We also took a break in an effort to be polite to our neighbors at the event who consisted of a variety of cultural dance troupes. Being next to the dancers actually stressed me out quite a bit–not because I don’t like dancers, but I felt extremely guilty because I’m sure our music overpowered the music they were dancing to and made their lives difficult. 

I was also super sensitive because one of the dancers asked us before we even started playing–we were just warming up at checking sound levels at the time–”How long are you going to be noodling around?” Oh boy, if he was wondering about our warm-up, that couldn’t bode well for our actual playing. And yeah, I not only felt guilty but also a bit peeved and defensive that he referred to our musical activity as “noodling.” 

This dancer-related anxiety was also NOT helped when a seemingly drunk and old, definitely shirtless guy harangued us a bit because all the musical acts were so close together. “Not our decision, dude!”

I honestly don’t know how upset the dancers were, or even if they were upset at all. It’s not like they tried to beat us up after the event or threw rotten vegetables at us. And it really WASN’T my decision to place them next to us. 

Besides the shirtless senior sage, we also had a couple of interesting interactions with the public. One guy came right up behind me, WHILE WE WERE IN THE MIDDLE OF PLAYING A SONG, and asked me if we knew any Johnny Cash. (“No,” and even if we did, that was not the way to persuade us to play it). 
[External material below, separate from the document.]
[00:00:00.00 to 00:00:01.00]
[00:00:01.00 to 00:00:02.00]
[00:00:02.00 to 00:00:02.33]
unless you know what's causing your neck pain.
Another guy said he’d give us $5 if we played a Billy Joel song. Sorry, we don’t have anything against Billy Joel, but we just don’t have a deep repertoire. So, we had to settle with only getting $11 in our tip jar. (At least one of those dollars came from a young girl–just about the cutest thing ever. Perhaps a tie with the mini-dachshund). 

I was also intrigued by all the people who took photos and videos of us–with devices that looked like professional cameras and cell phones. I assume the professionals were somehow commissioned by the event organizers or with local media. I would LOVE to see any photos they took, but nothing has emerged on Facebook, Instagram, or Twitter. 
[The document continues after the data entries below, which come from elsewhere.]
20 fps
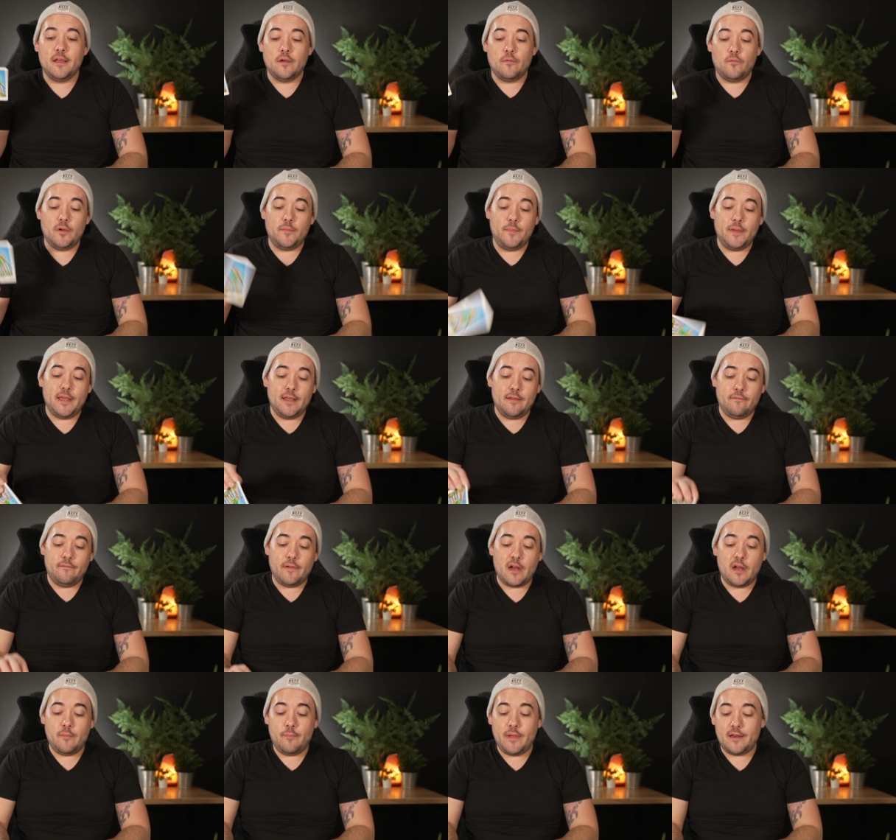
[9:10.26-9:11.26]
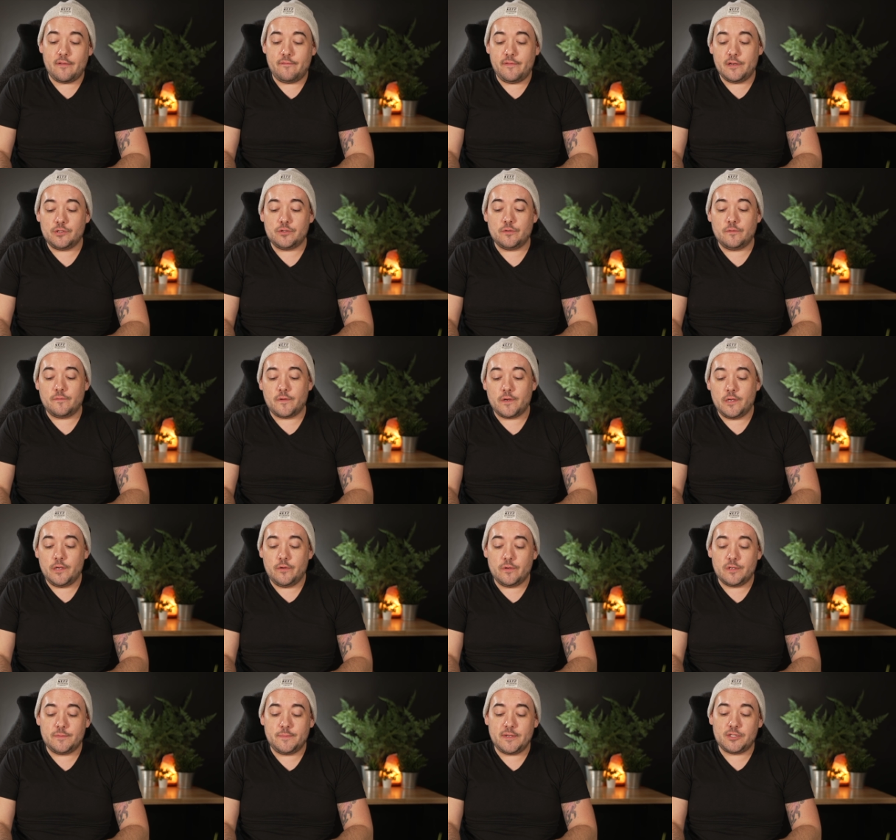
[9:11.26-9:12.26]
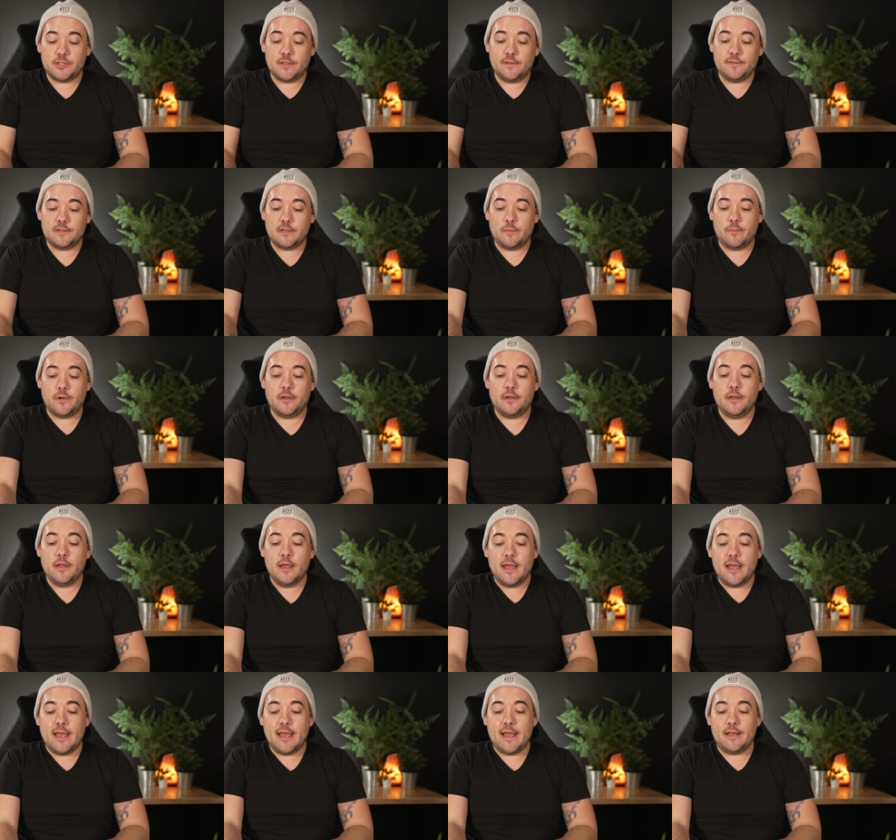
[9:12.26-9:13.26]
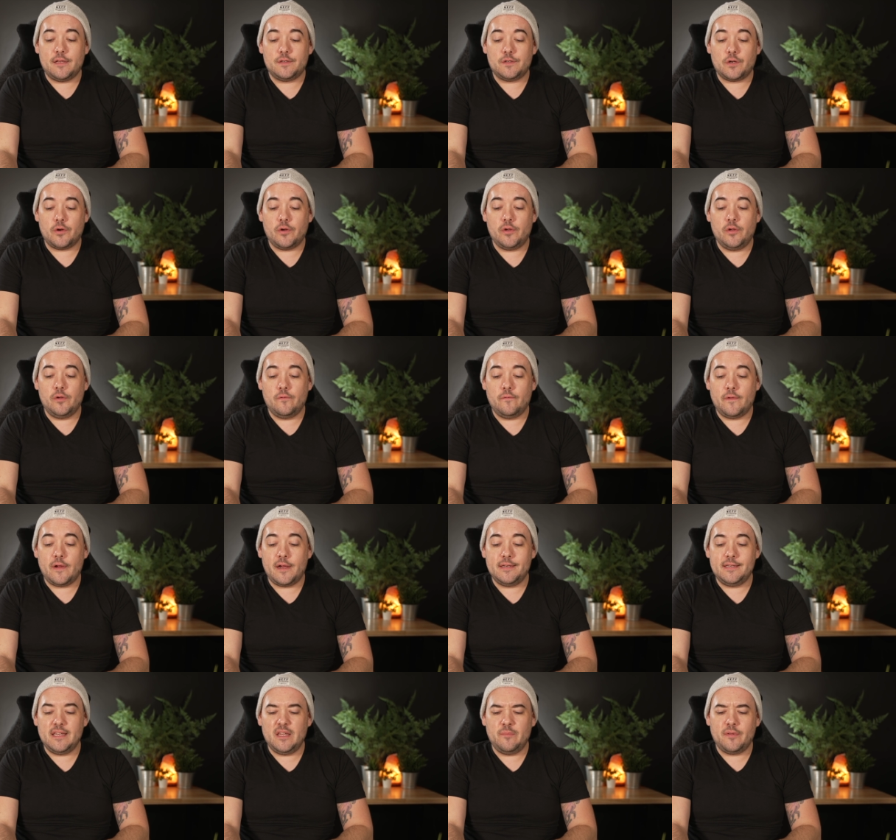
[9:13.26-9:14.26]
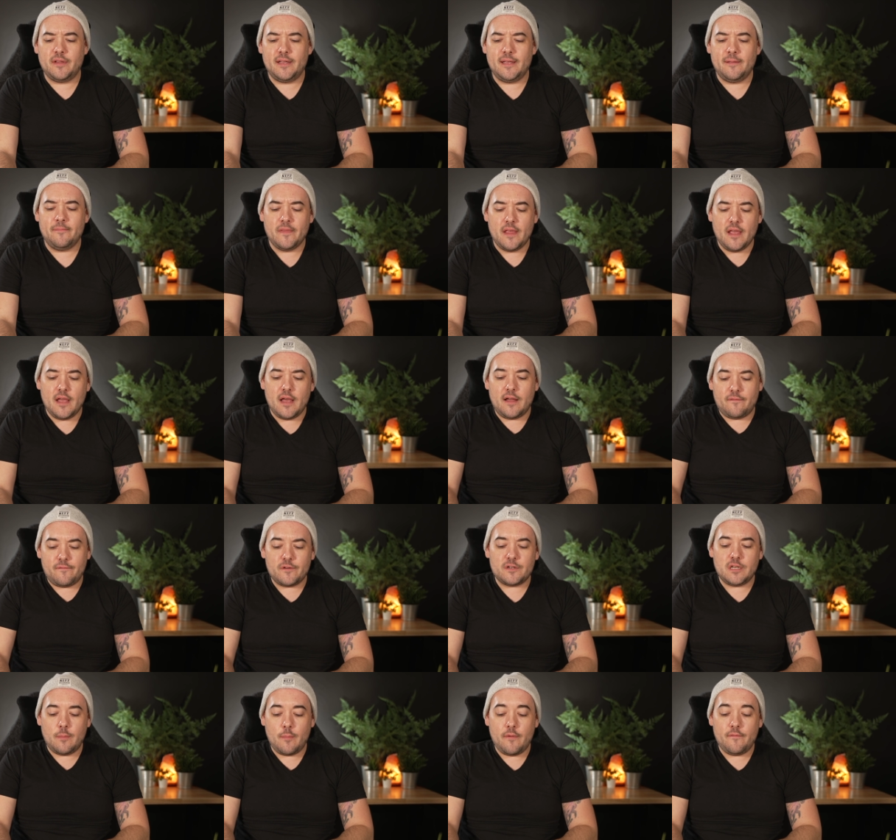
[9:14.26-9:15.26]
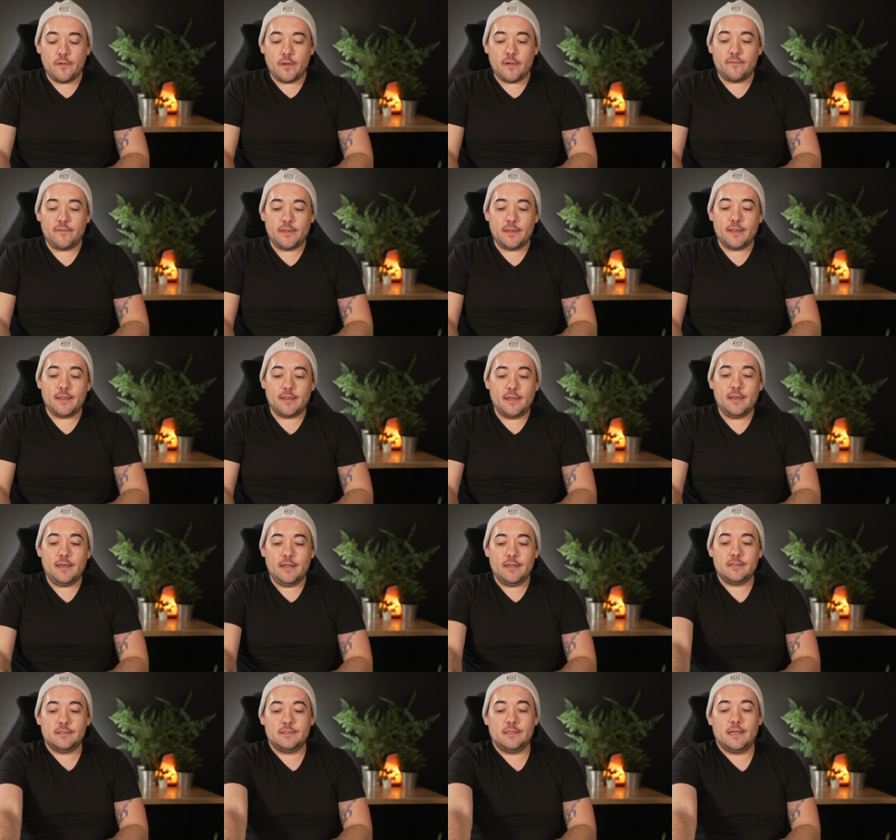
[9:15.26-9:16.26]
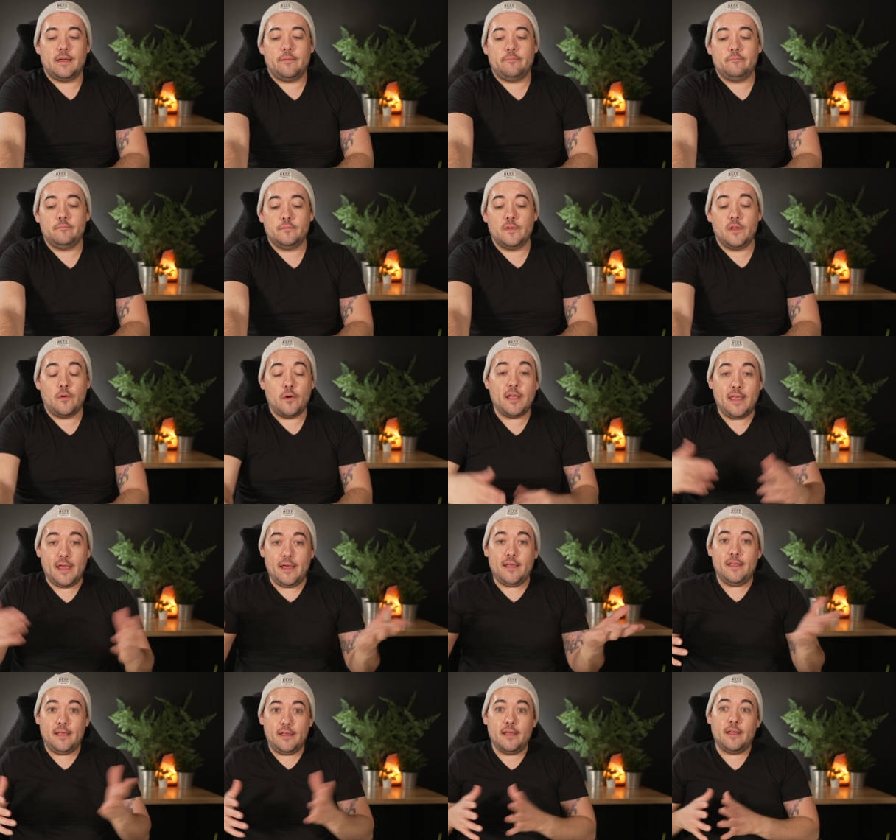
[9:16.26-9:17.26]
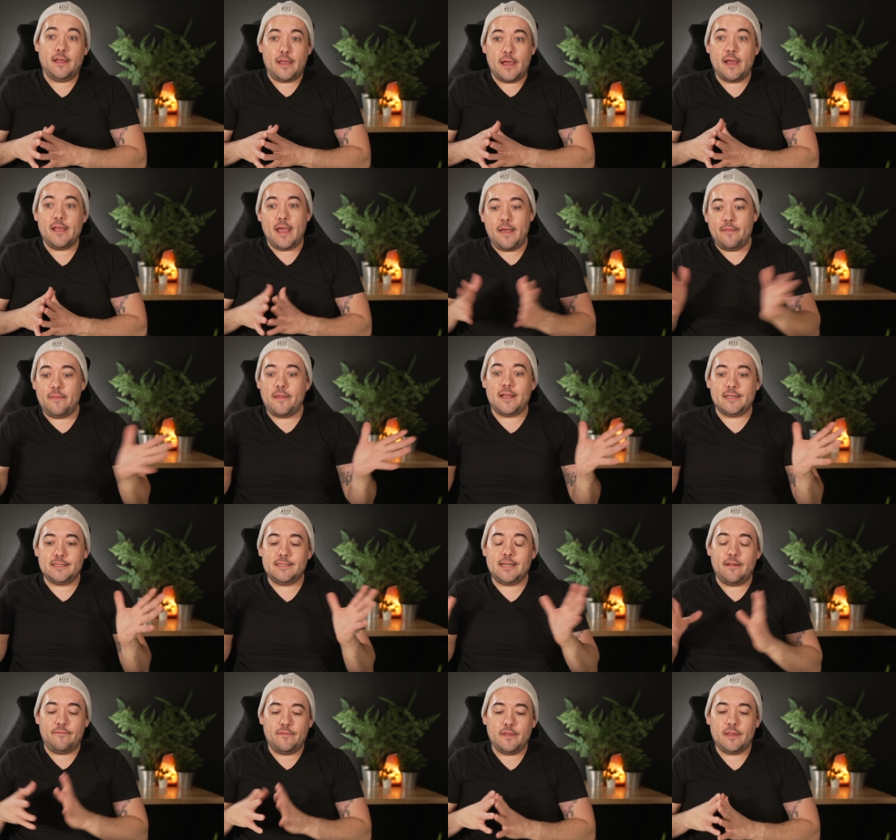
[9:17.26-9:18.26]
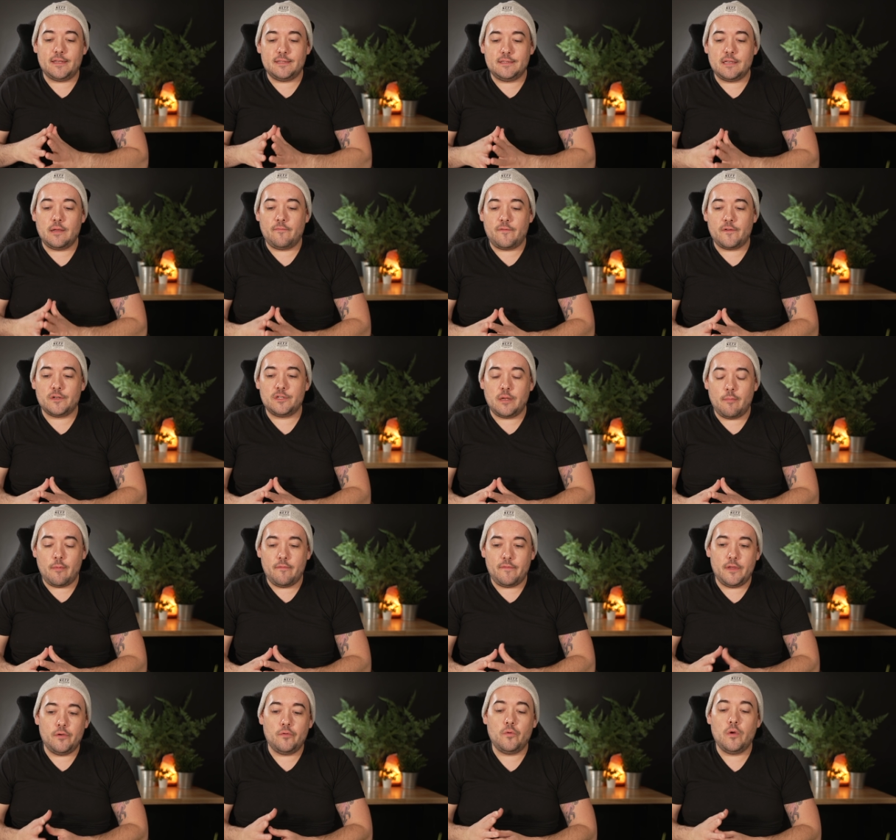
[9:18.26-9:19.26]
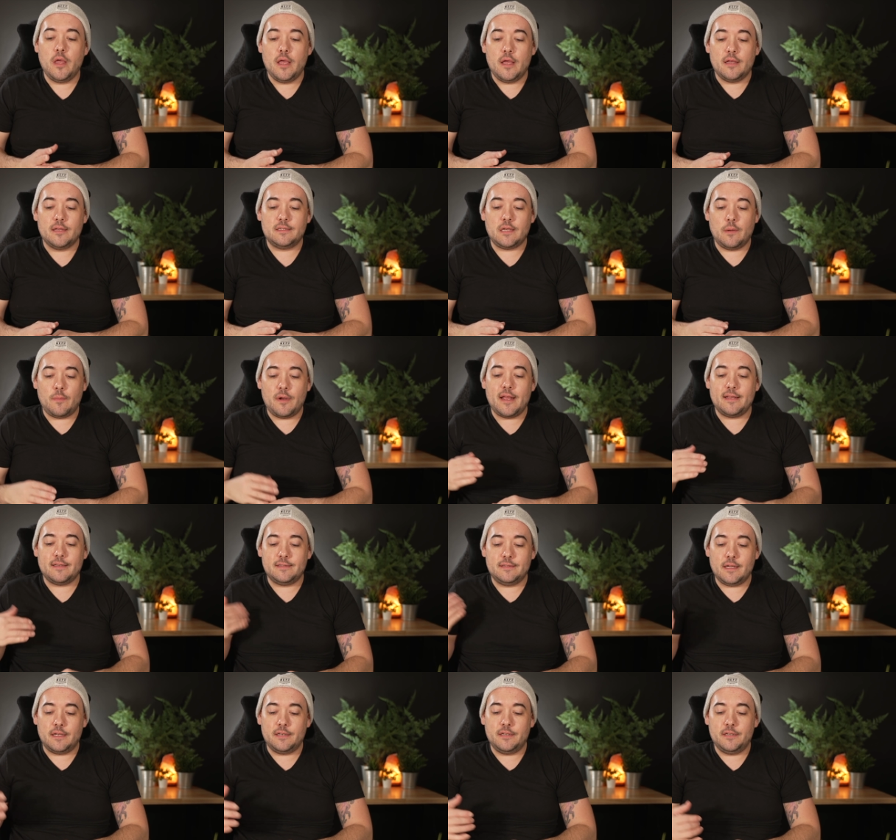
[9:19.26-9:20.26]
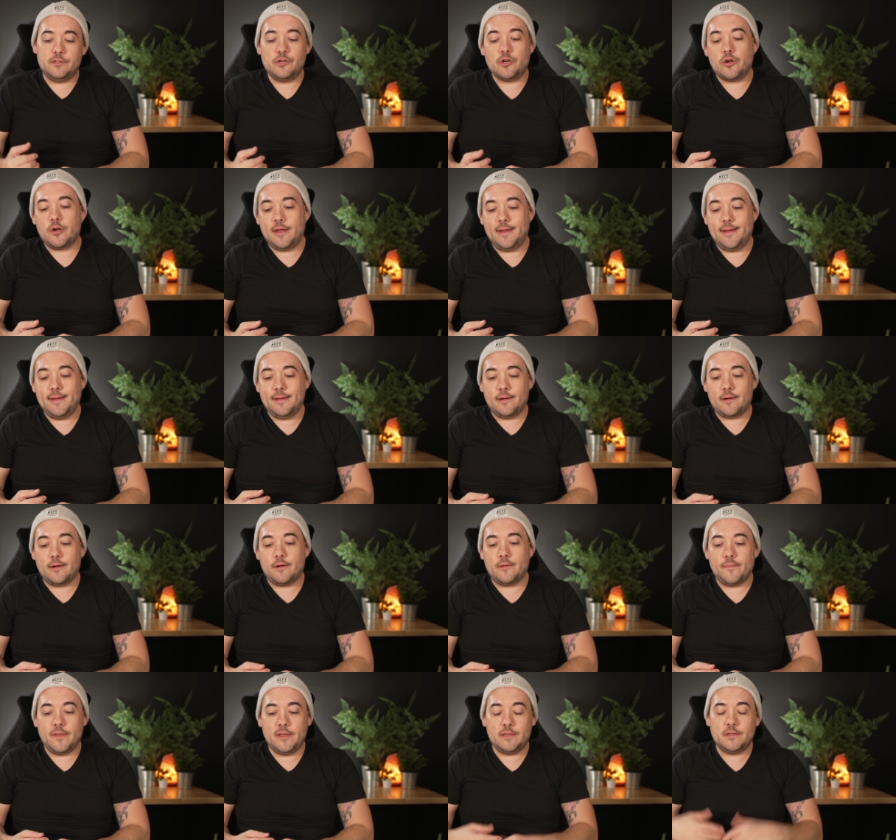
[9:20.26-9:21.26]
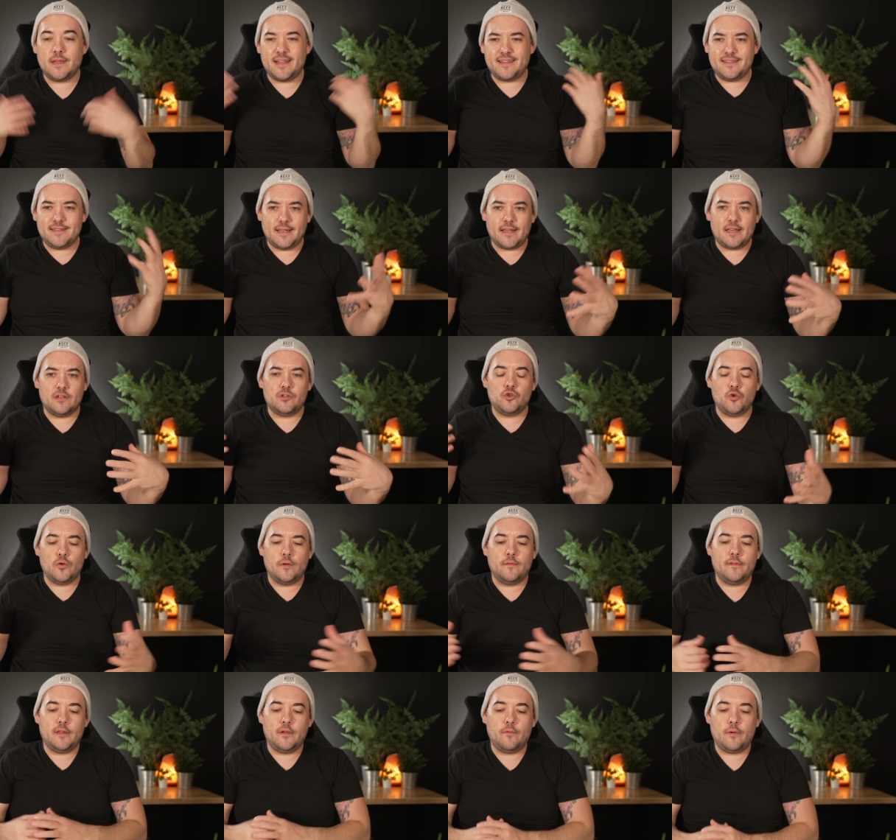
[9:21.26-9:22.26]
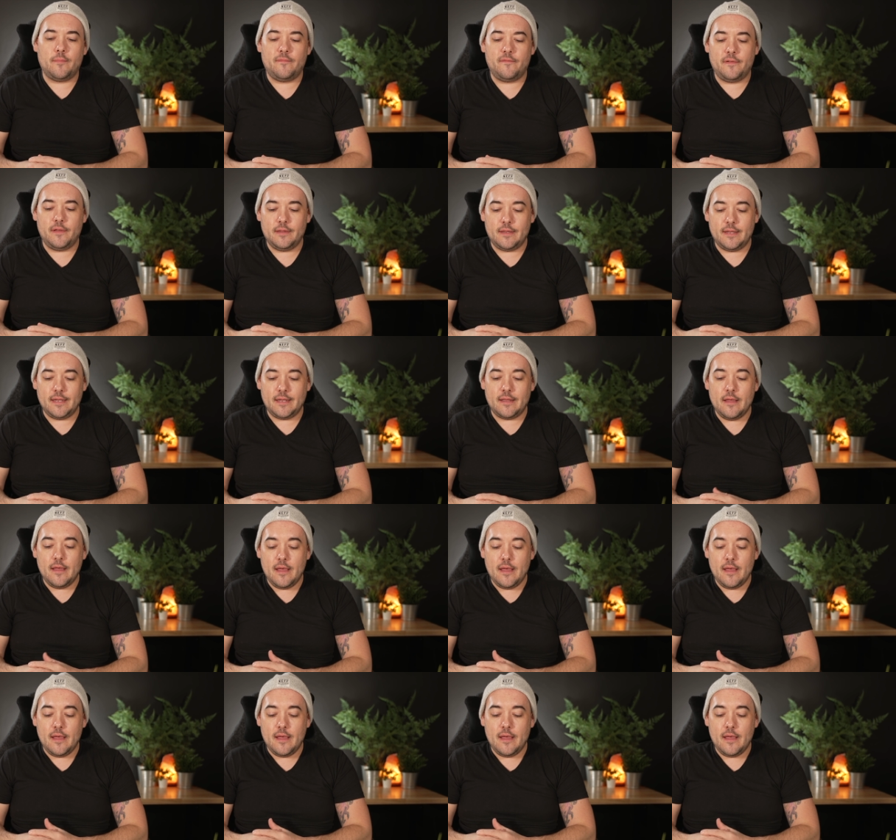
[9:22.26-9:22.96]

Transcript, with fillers: would be very beneficial for you, especially if someone has hurt you very deeply. Uh, for some of you, I feel it is, um, you know, again, like I said, I feel like some, for some of you, someone has done you dirty here. That's like intuitively what I'm feeling.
I’m a little more confused and even skeptical about those who had cell phones. Were we really that interesting? Or, as Chad suggested, we’re they sharing with friends in a “Get a load of this train wreck” glee?

We DID have several people ask us for our band name–maybe to make sure they avoid us in the future? Whatever the reason, good motivation to up our social media game. (We were slightly incognito at this event and listed ourselves as “The Pigeons.” We thought “Pigeons From Hell” might offend the family-friendly sensibilities of the organizers. We even avoided using my regular performance drum set with the “Pigeons From Hell” logo on it). 

If any dancers from the day are harboring any residual resentment, our lack of clear branding will make it harder for them to hunt us down and exact revenge.